— ACTIVITY —
Down to the last line, transcribe the records verbatim and exclude the images.

Dataset excerpts:

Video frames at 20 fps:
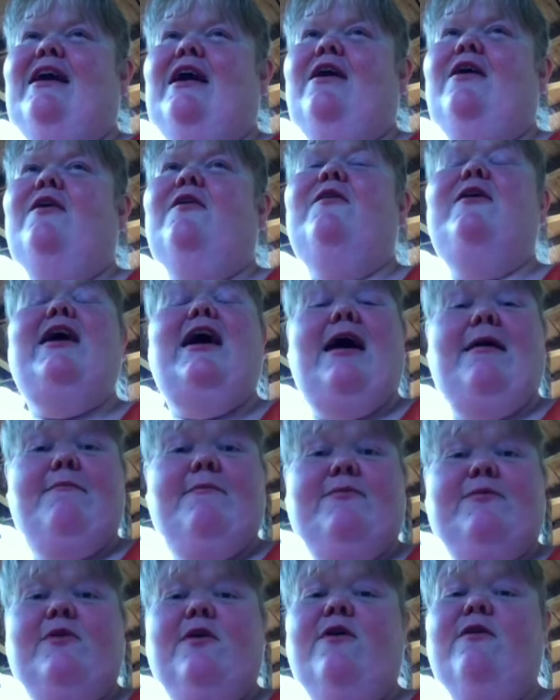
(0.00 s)
Oh,
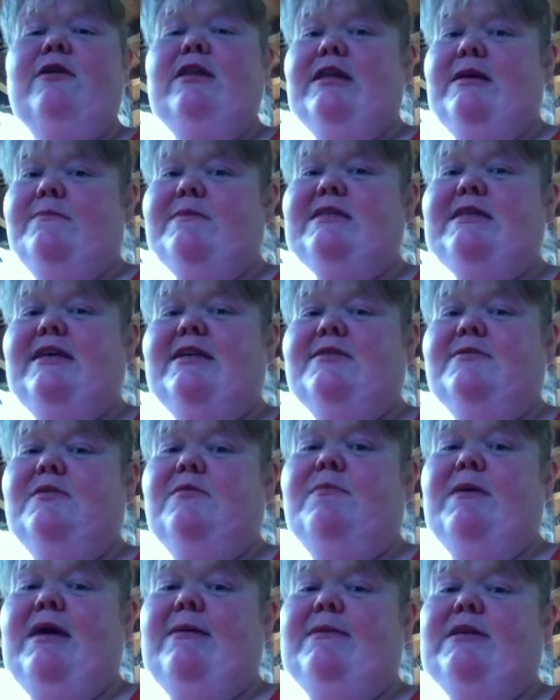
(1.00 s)
I'm totally obsessed
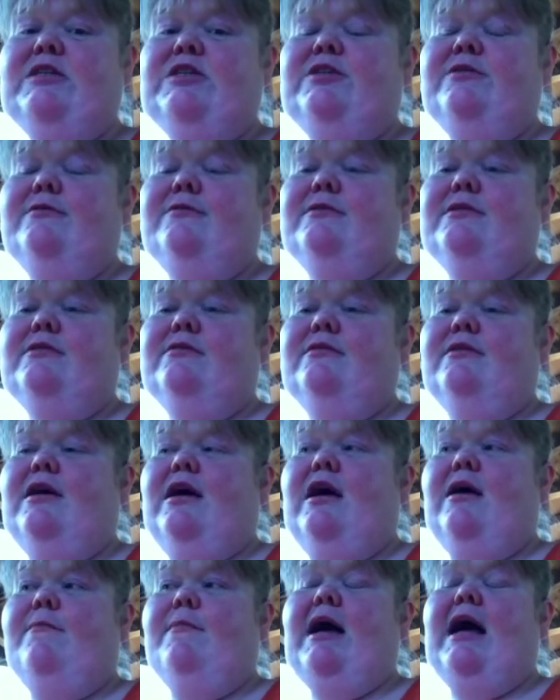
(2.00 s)
with baby shoes.
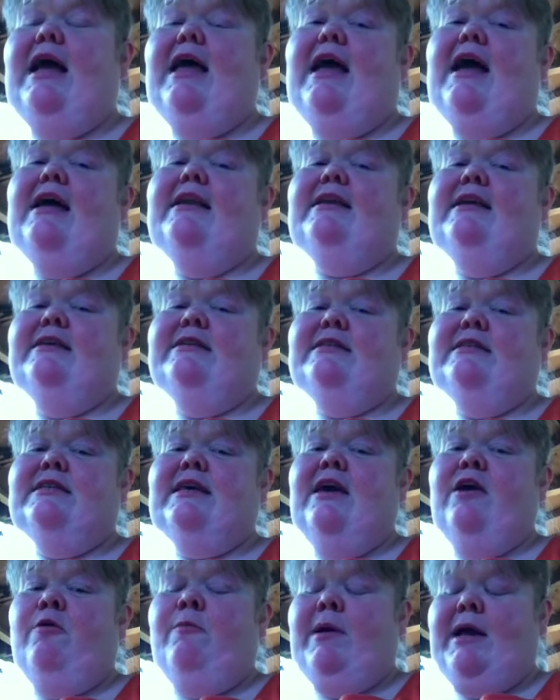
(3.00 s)
I had to
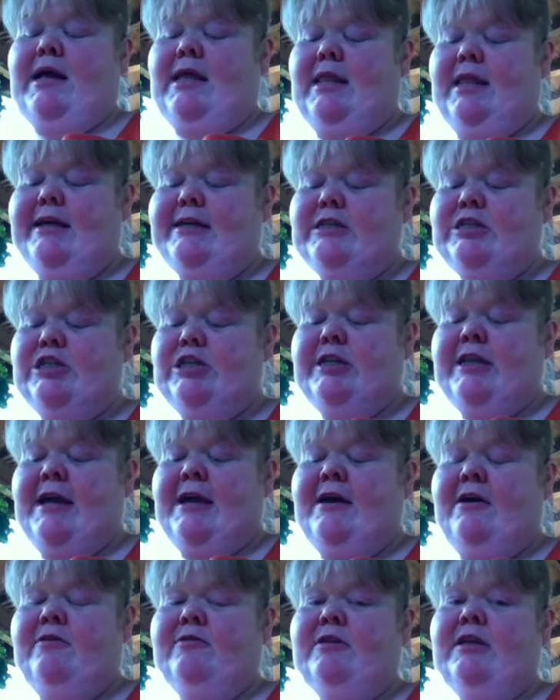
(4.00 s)
scale my collection
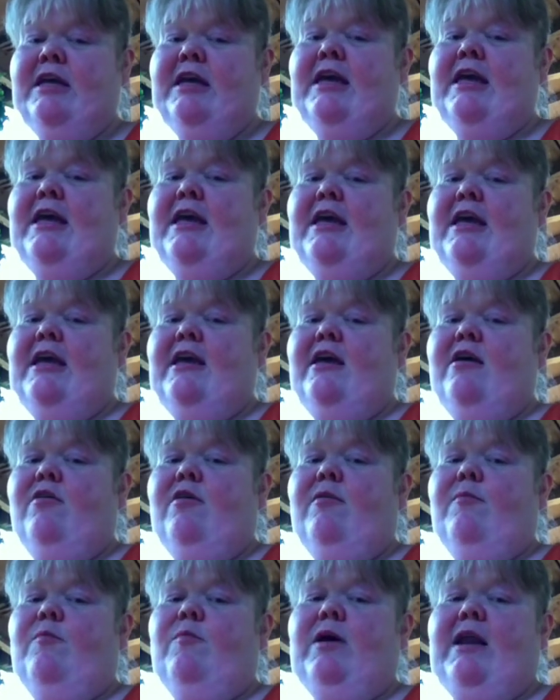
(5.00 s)
down
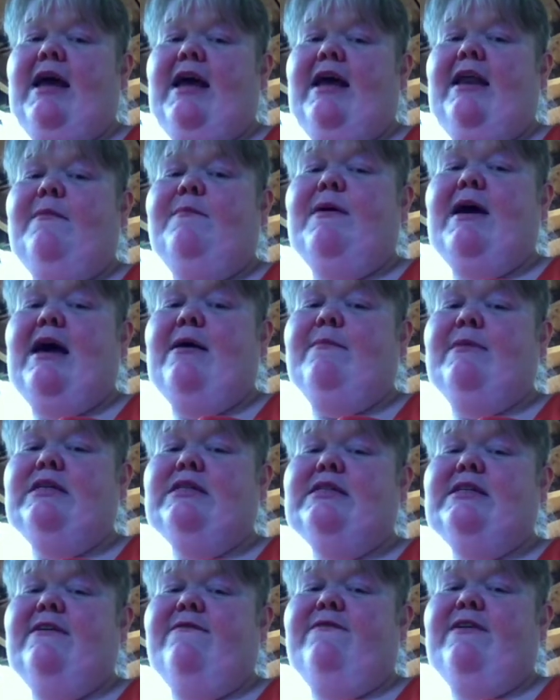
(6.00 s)
um, when I had to pack my
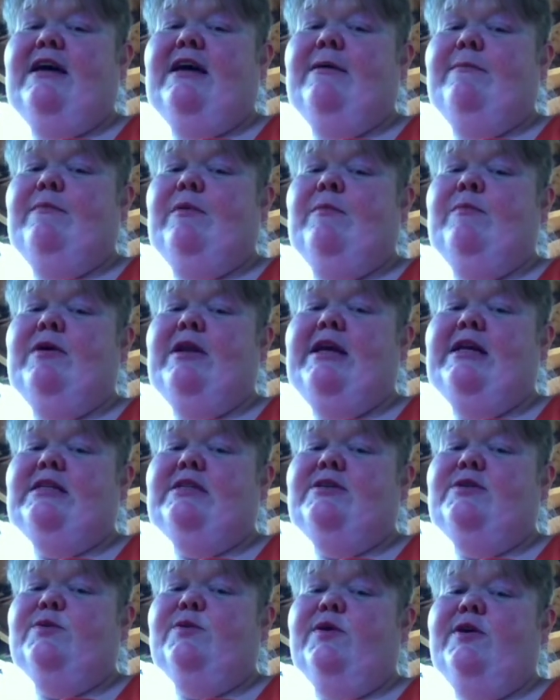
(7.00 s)
stuff up and put it
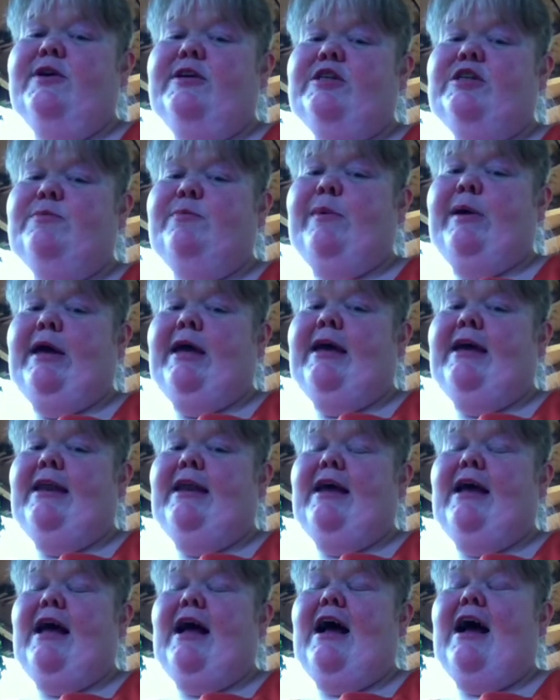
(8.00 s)
in storage, but
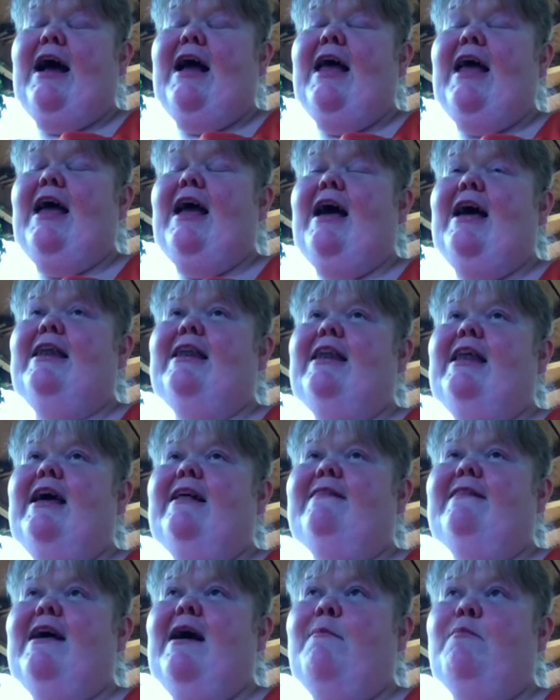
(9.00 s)
I had
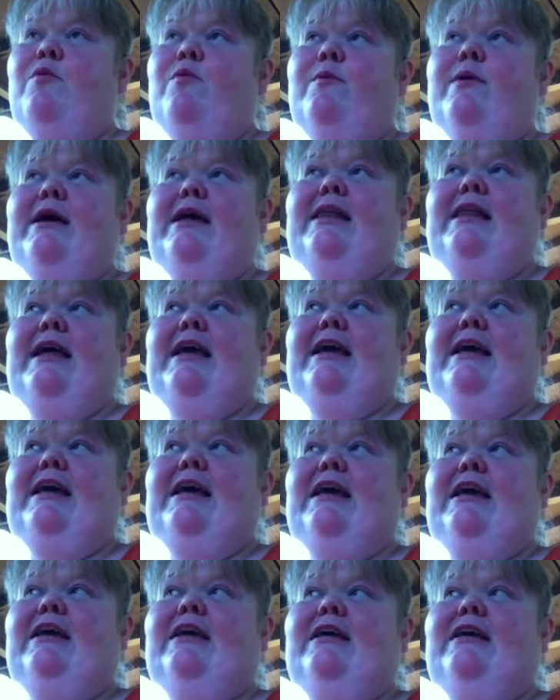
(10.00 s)
at that point like
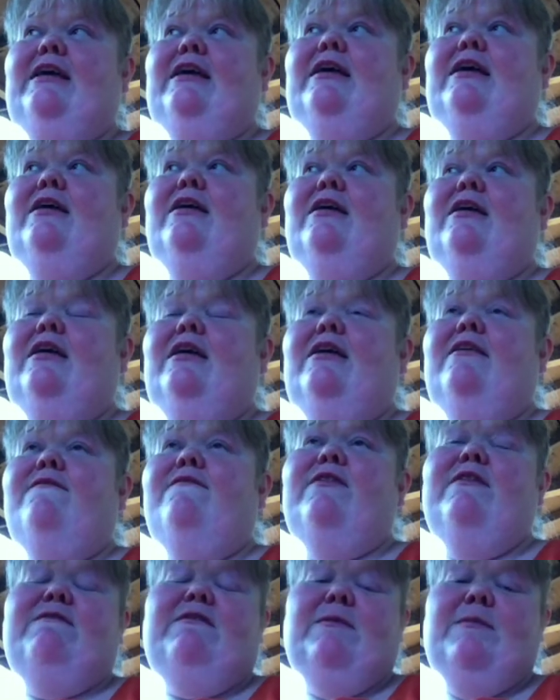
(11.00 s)

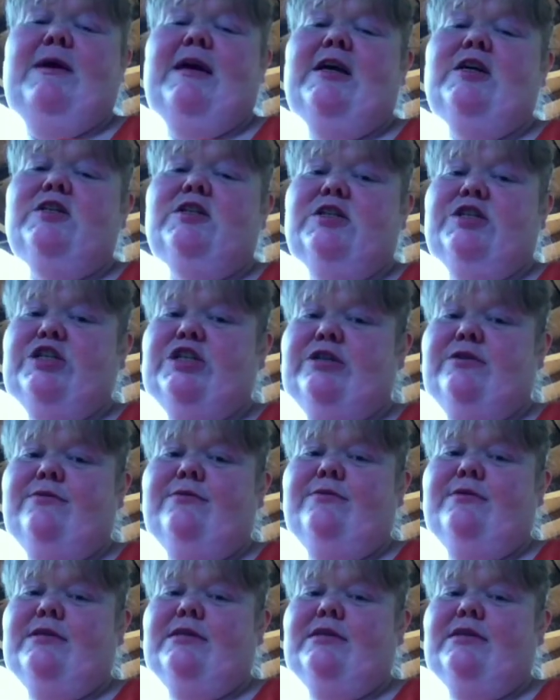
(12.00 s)
50 pairs of
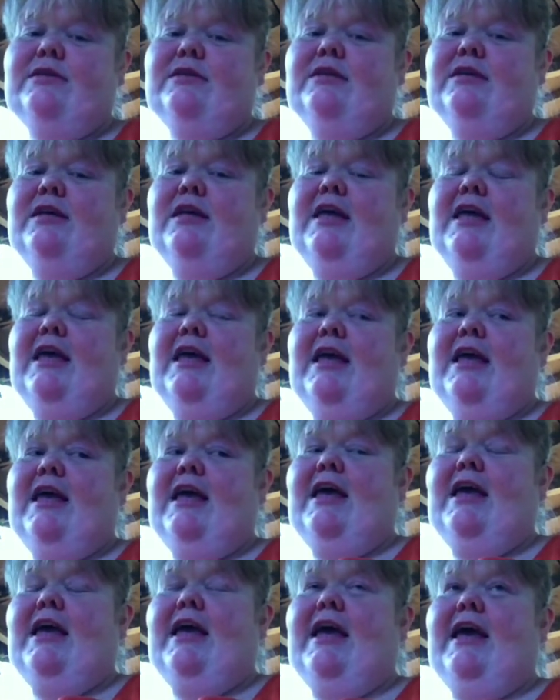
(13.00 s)
shoes,
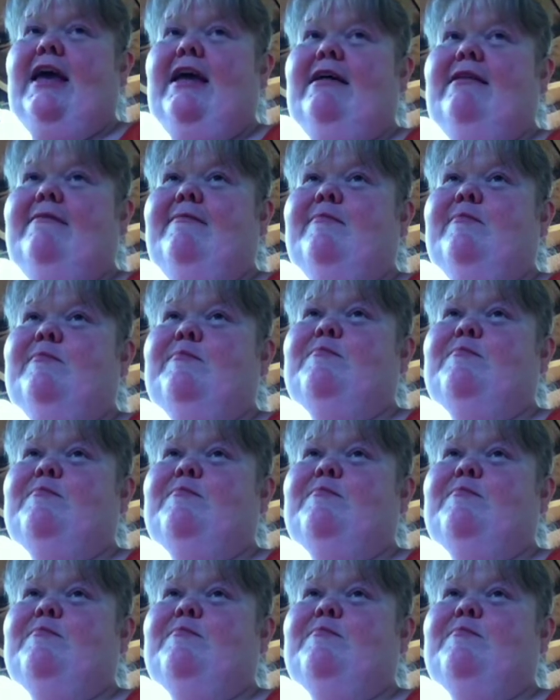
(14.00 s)
and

— FINAL ANSWER —
Video frames at 20 fps:
(0.00 s)
Oh,
(1.00 s)
I'm totally obsessed
(2.00 s)
with baby shoes.
(3.00 s)
I had to
(4.00 s)
scale my collection
(5.00 s)
down
(6.00 s)
um, when I had to pack my
(7.00 s)
stuff up and put it
(8.00 s)
in storage, but
(9.00 s)
I had
(10.00 s)
at that point like
(11.00 s)

(12.00 s)
50 pairs of
(13.00 s)
shoes,
(14.00 s)
and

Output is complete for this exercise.